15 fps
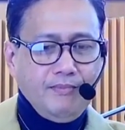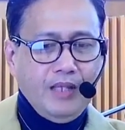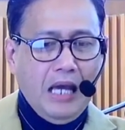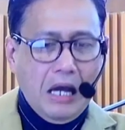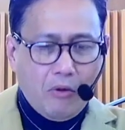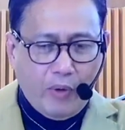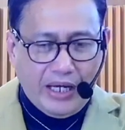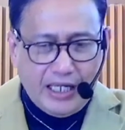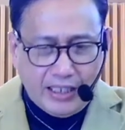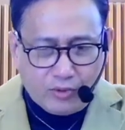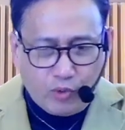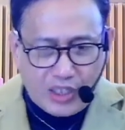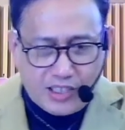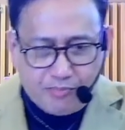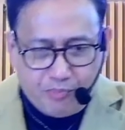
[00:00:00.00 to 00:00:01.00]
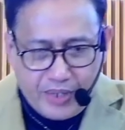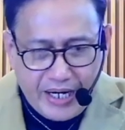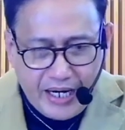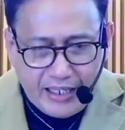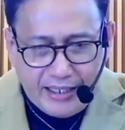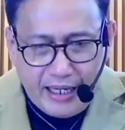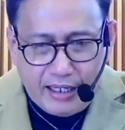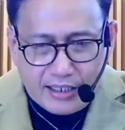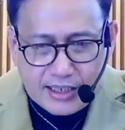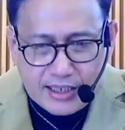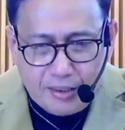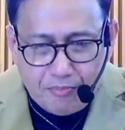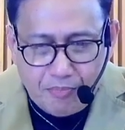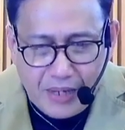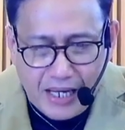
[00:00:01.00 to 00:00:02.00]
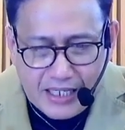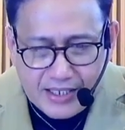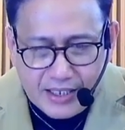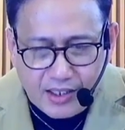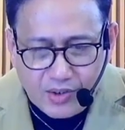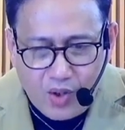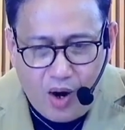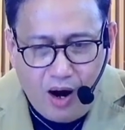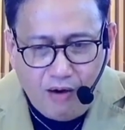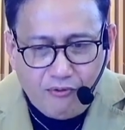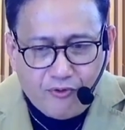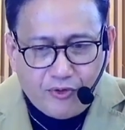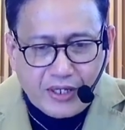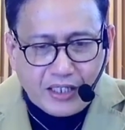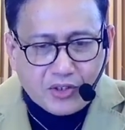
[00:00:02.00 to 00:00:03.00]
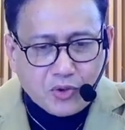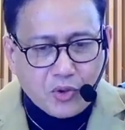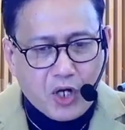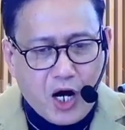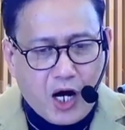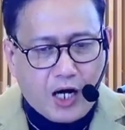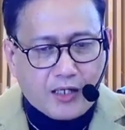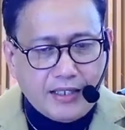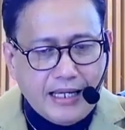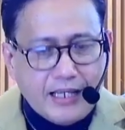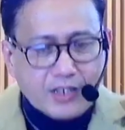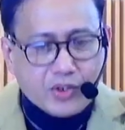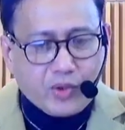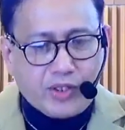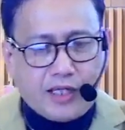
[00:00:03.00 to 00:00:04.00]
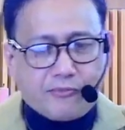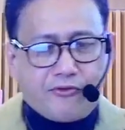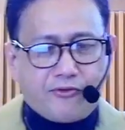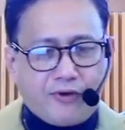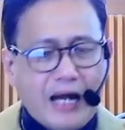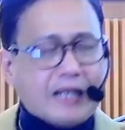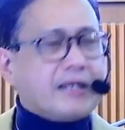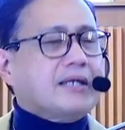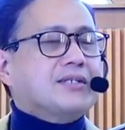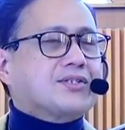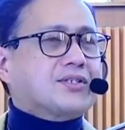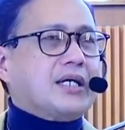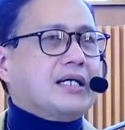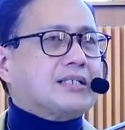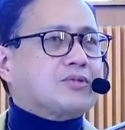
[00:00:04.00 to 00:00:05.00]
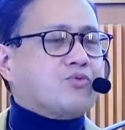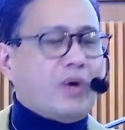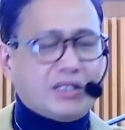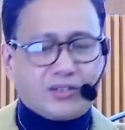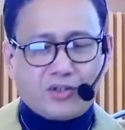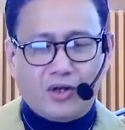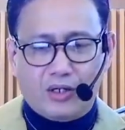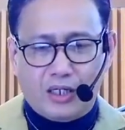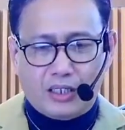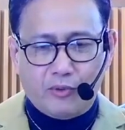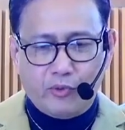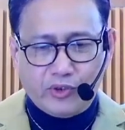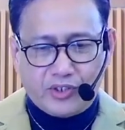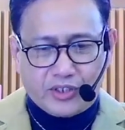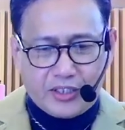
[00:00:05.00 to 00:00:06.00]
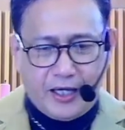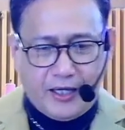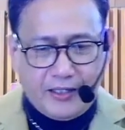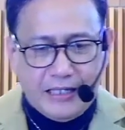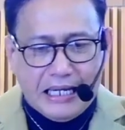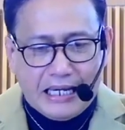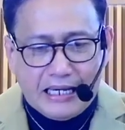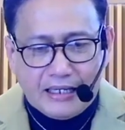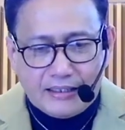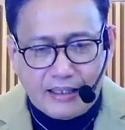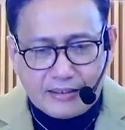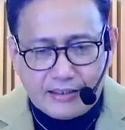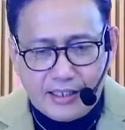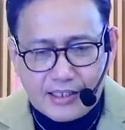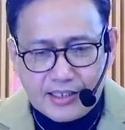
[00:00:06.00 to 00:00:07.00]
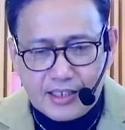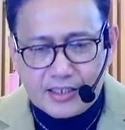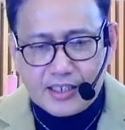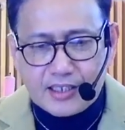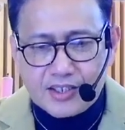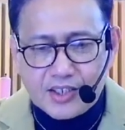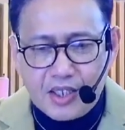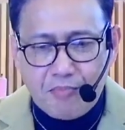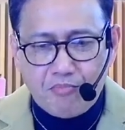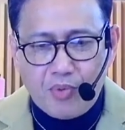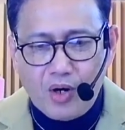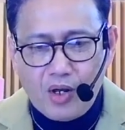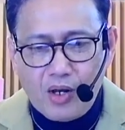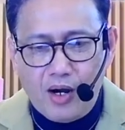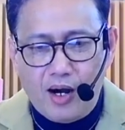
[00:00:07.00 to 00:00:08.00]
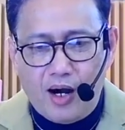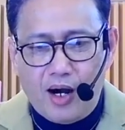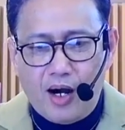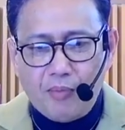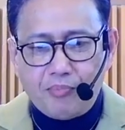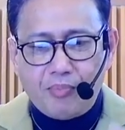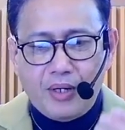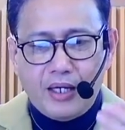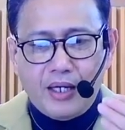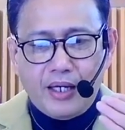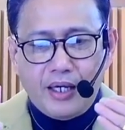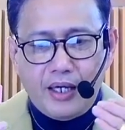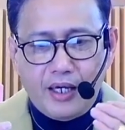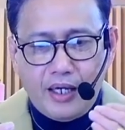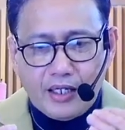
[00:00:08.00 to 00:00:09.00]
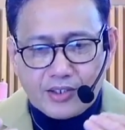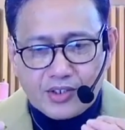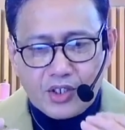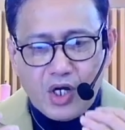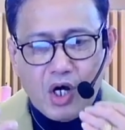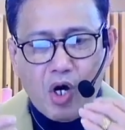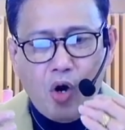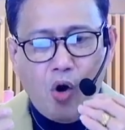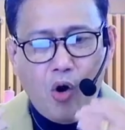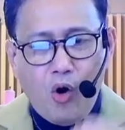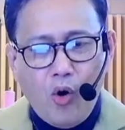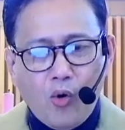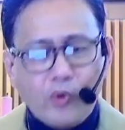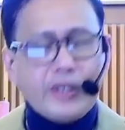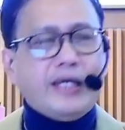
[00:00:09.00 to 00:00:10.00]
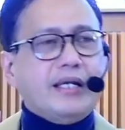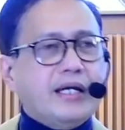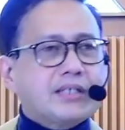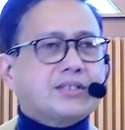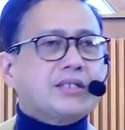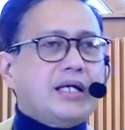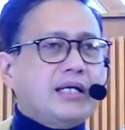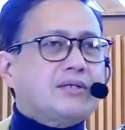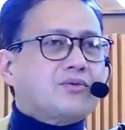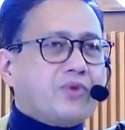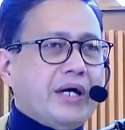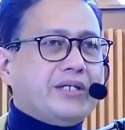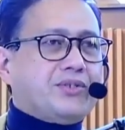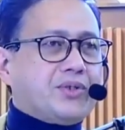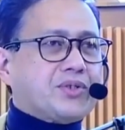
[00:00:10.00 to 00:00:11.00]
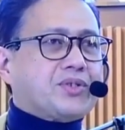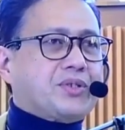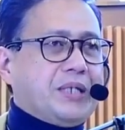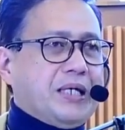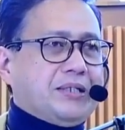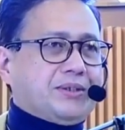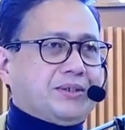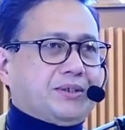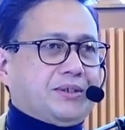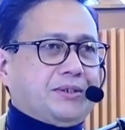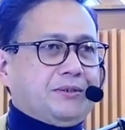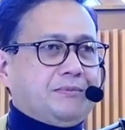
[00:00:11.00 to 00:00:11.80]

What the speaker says: When it was burned as a pleasant offering to God, so that frankincense, one scholar would say, that this is a symbol of His holiness and righteousness.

◇ ◇ ◇ ◇

Task to complete: Reproduce the records above exactly, but only from the line with "[00:00:05.00 to 00:00:06.00]" up to and including the line with "[00:00:11.00 to 00:00:11.80]". Leave the pictures out.

Answer to the exercise:
[00:00:05.00 to 00:00:06.00]
[00:00:06.00 to 00:00:07.00]
[00:00:07.00 to 00:00:08.00]
[00:00:08.00 to 00:00:09.00]
[00:00:09.00 to 00:00:10.00]
[00:00:10.00 to 00:00:11.00]
[00:00:11.00 to 00:00:11.80]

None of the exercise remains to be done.